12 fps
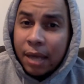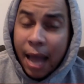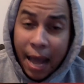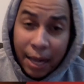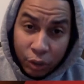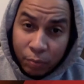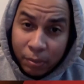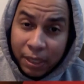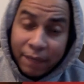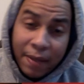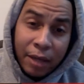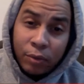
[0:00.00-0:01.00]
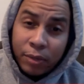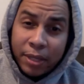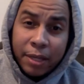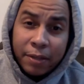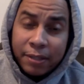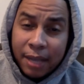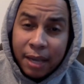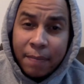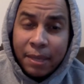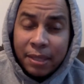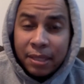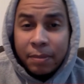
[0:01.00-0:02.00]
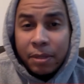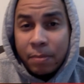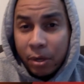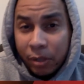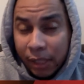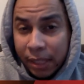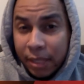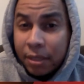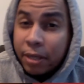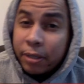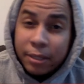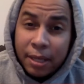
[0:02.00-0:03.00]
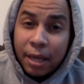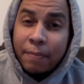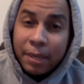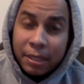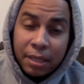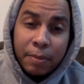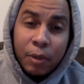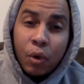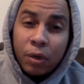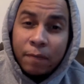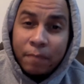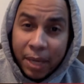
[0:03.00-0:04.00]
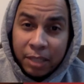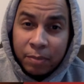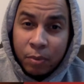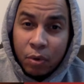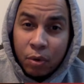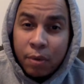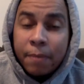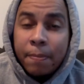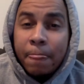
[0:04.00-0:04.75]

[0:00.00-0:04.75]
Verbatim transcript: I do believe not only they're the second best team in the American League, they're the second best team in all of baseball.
◆ ◆ ◆ ◆
* **Task item**
Return exactly the lines from the line with "[0:03.00-0:04.00]" through the last line of the data above, both included; pictures do not go in the answer.

* **Result**
[0:03.00-0:04.00]
[0:04.00-0:04.75]

[0:00.00-0:04.75]
Verbatim transcript: I do believe not only they're the second best team in the American League, they're the second best team in all of baseball.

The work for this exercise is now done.